Below are the records; give again exactly the line with "[0.00-1.00s]", the line with "Transcript: Did you", and each line that lies between them, and nothing besides.

Start of Block

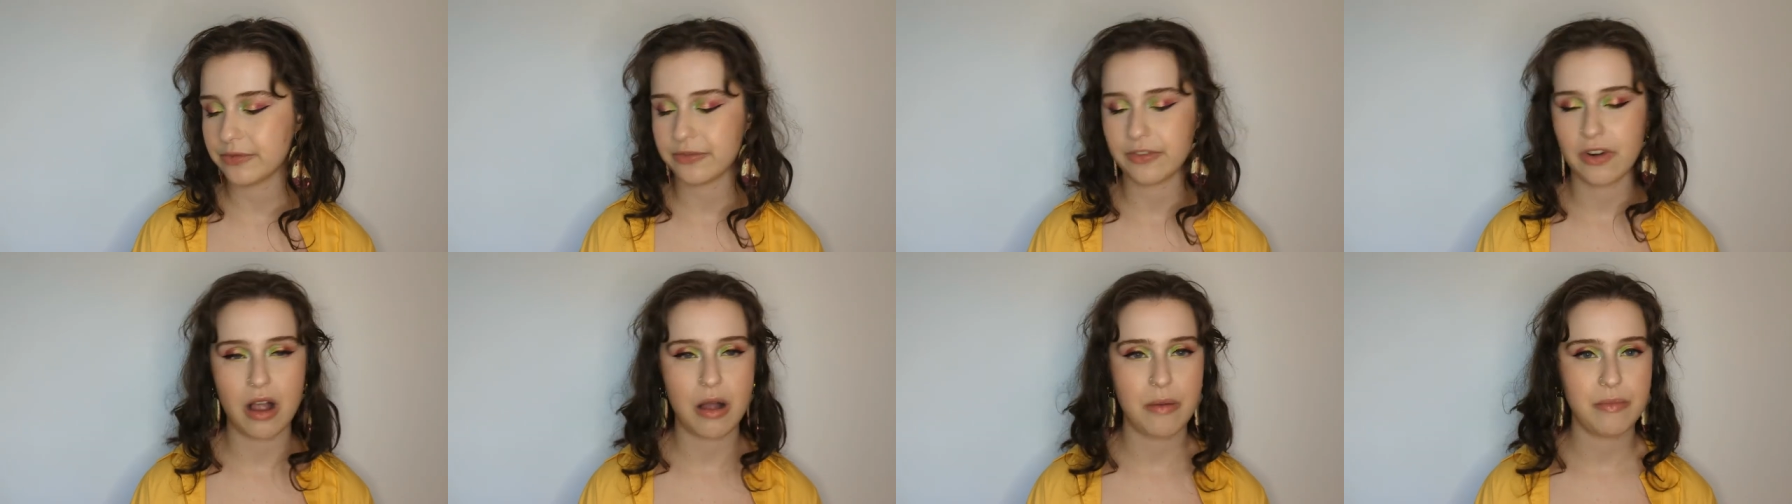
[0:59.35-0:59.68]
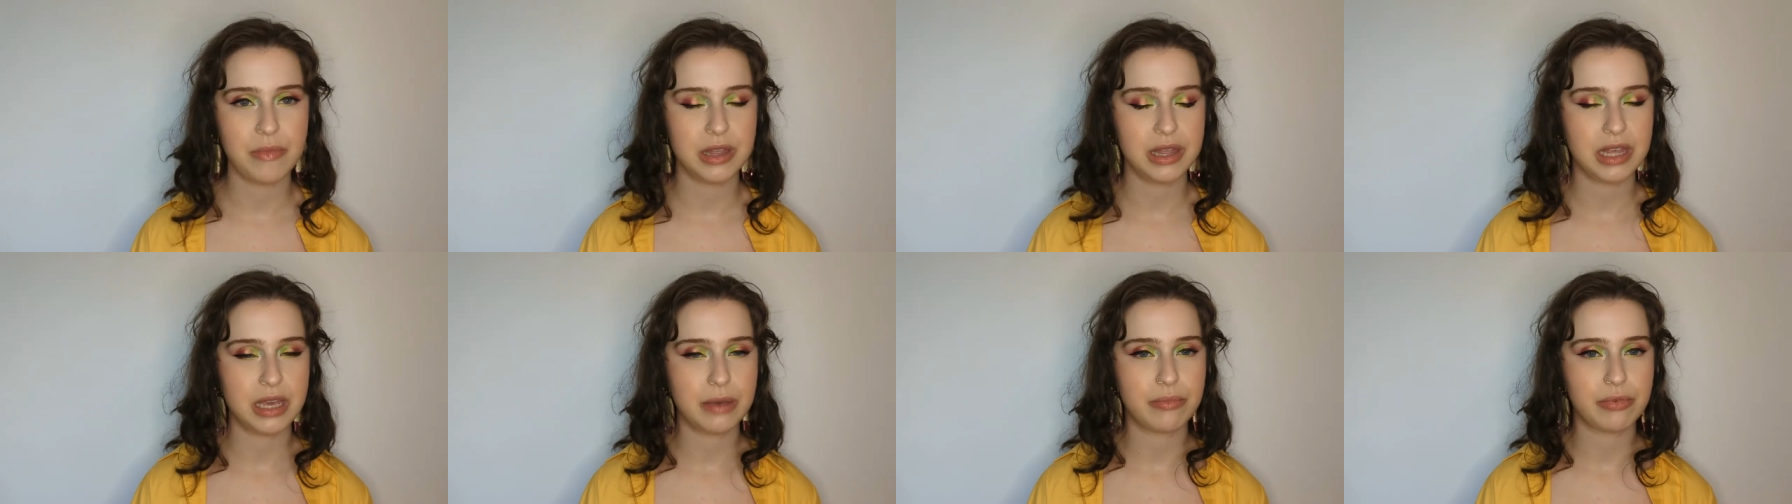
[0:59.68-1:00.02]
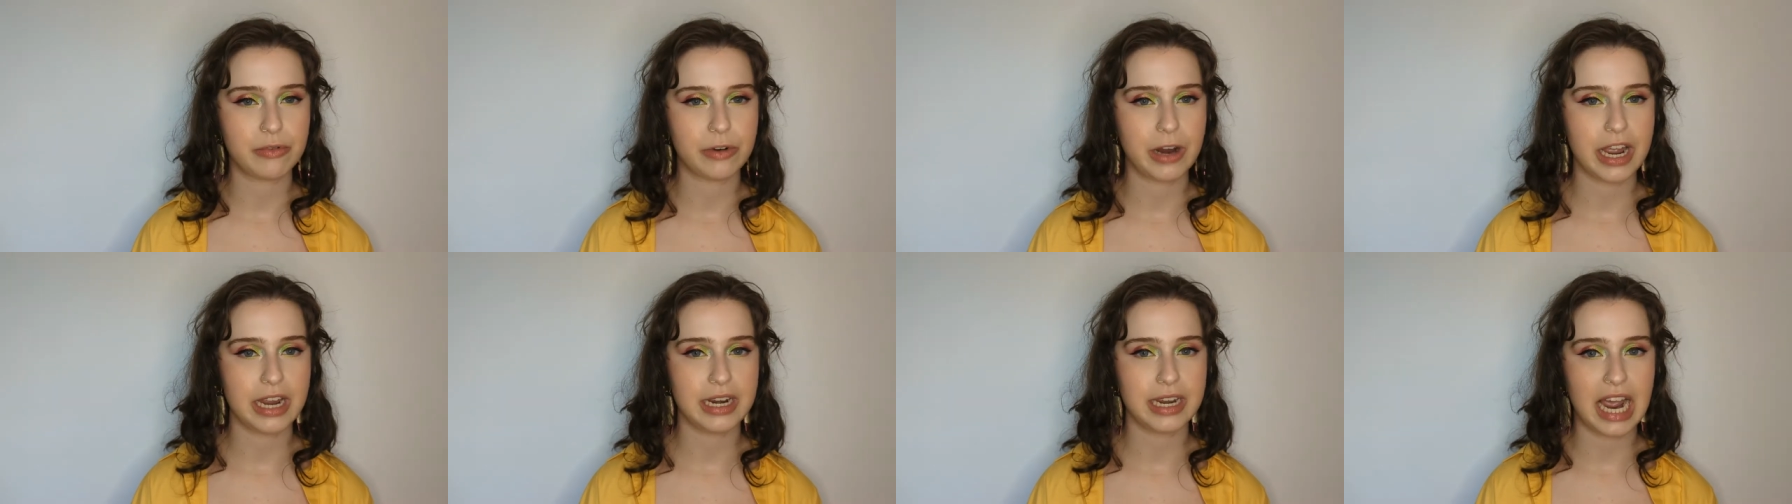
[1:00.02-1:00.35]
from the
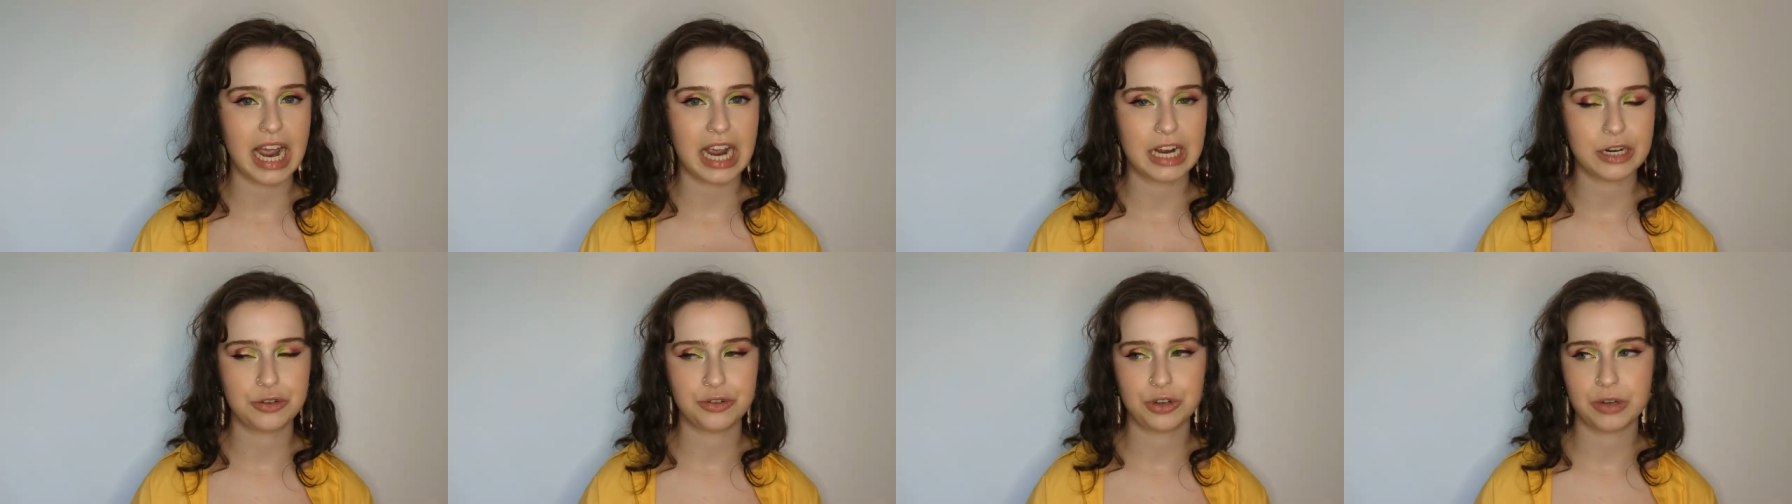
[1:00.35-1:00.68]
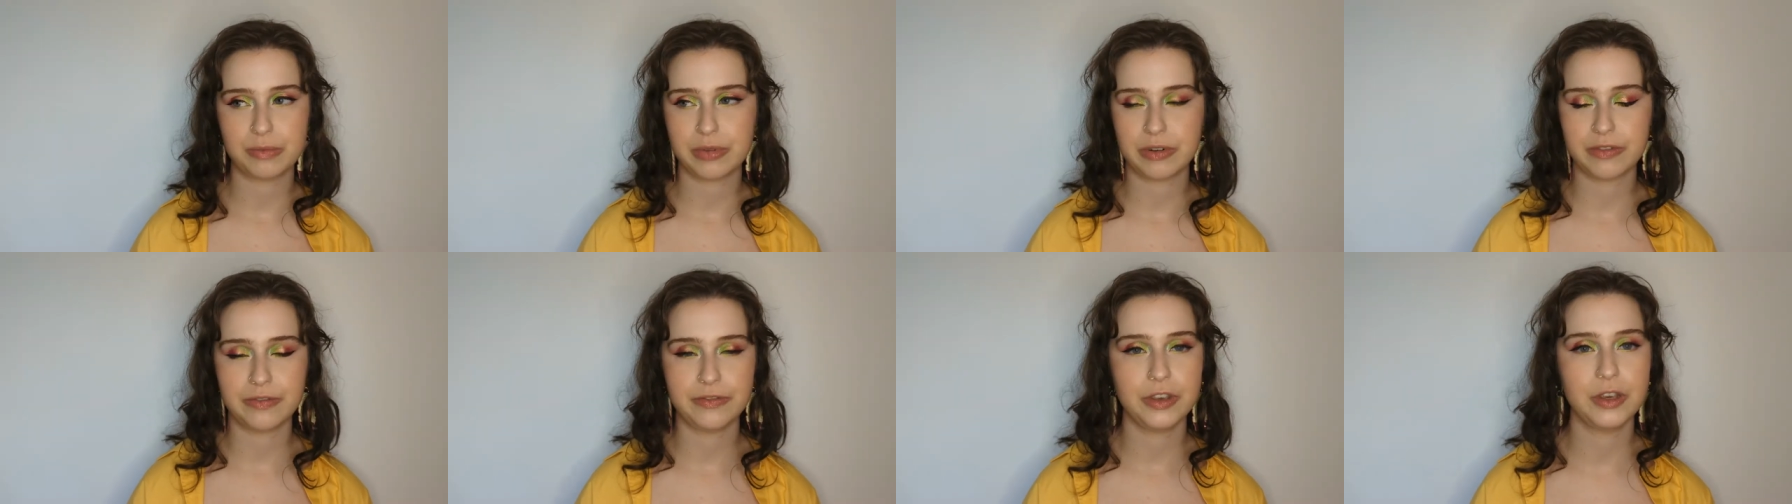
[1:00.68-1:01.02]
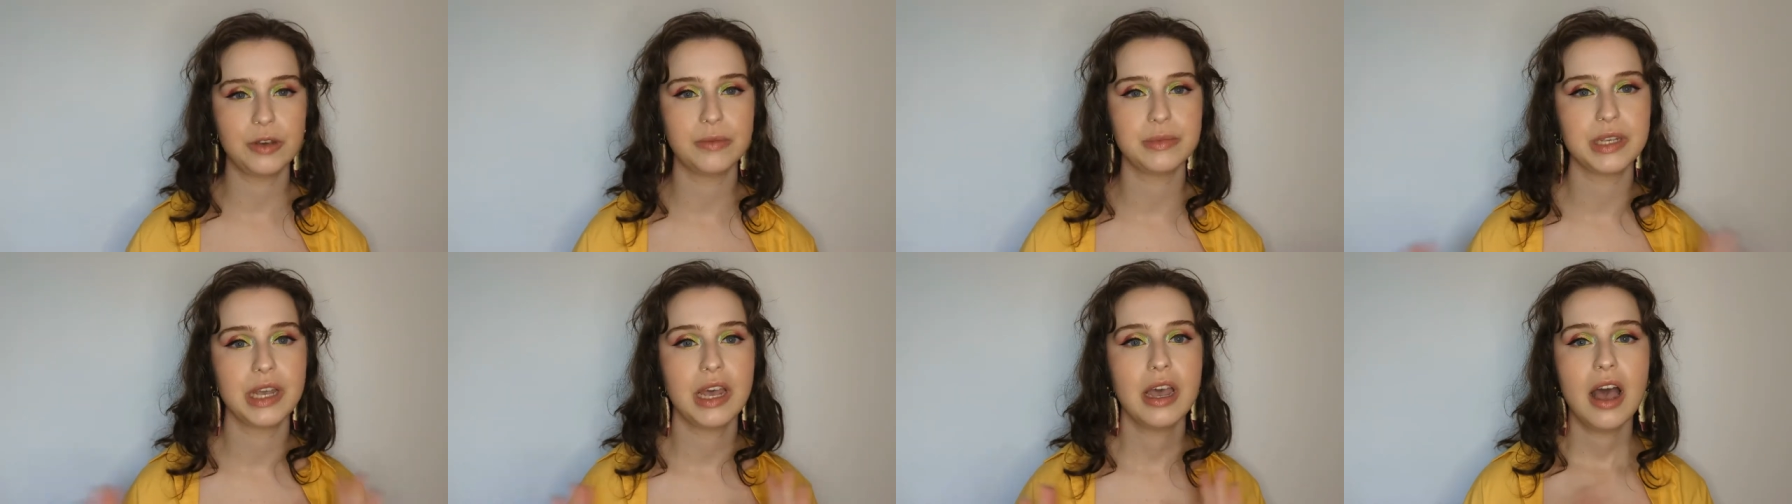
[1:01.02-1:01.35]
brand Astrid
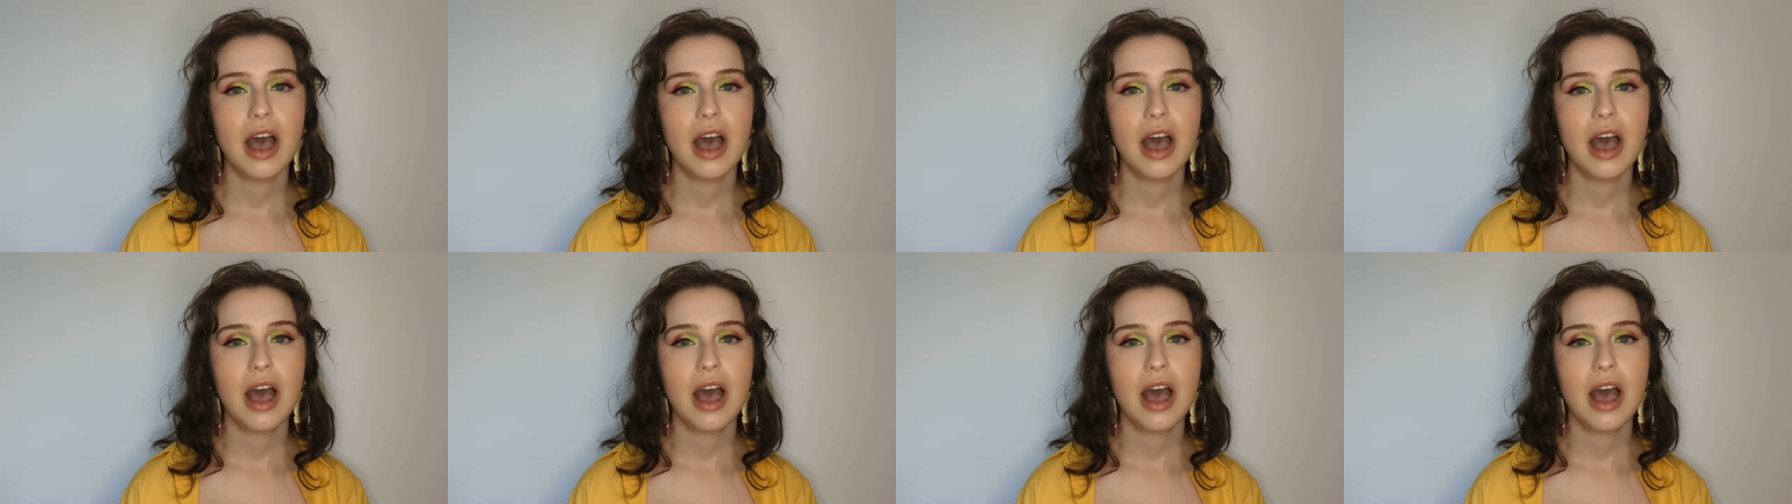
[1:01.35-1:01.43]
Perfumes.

End of Block
Start of Block

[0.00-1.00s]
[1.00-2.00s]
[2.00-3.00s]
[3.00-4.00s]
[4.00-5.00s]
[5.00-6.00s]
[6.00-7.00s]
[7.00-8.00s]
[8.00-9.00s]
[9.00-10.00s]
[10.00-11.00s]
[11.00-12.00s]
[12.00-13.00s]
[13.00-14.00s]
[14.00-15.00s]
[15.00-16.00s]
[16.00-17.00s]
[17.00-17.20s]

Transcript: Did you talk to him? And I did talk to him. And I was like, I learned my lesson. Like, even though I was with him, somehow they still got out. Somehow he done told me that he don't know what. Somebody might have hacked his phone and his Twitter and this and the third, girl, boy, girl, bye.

End of Block

- _Solution for this exercise_:
[0.00-1.00s]
[1.00-2.00s]
[2.00-3.00s]
[3.00-4.00s]
[4.00-5.00s]
[5.00-6.00s]
[6.00-7.00s]
[7.00-8.00s]
[8.00-9.00s]
[9.00-10.00s]
[10.00-11.00s]
[11.00-12.00s]
[12.00-13.00s]
[13.00-14.00s]
[14.00-15.00s]
[15.00-16.00s]
[16.00-17.00s]
[17.00-17.20s]

Transcript: Did you talk to him? And I did talk to him. And I was like, I learned my lesson. Like, even though I was with him, somehow they still got out. Somehow he done told me that he don't know what. Somebody might have hacked his phone and his Twitter and this and the third, girl, boy, girl, bye.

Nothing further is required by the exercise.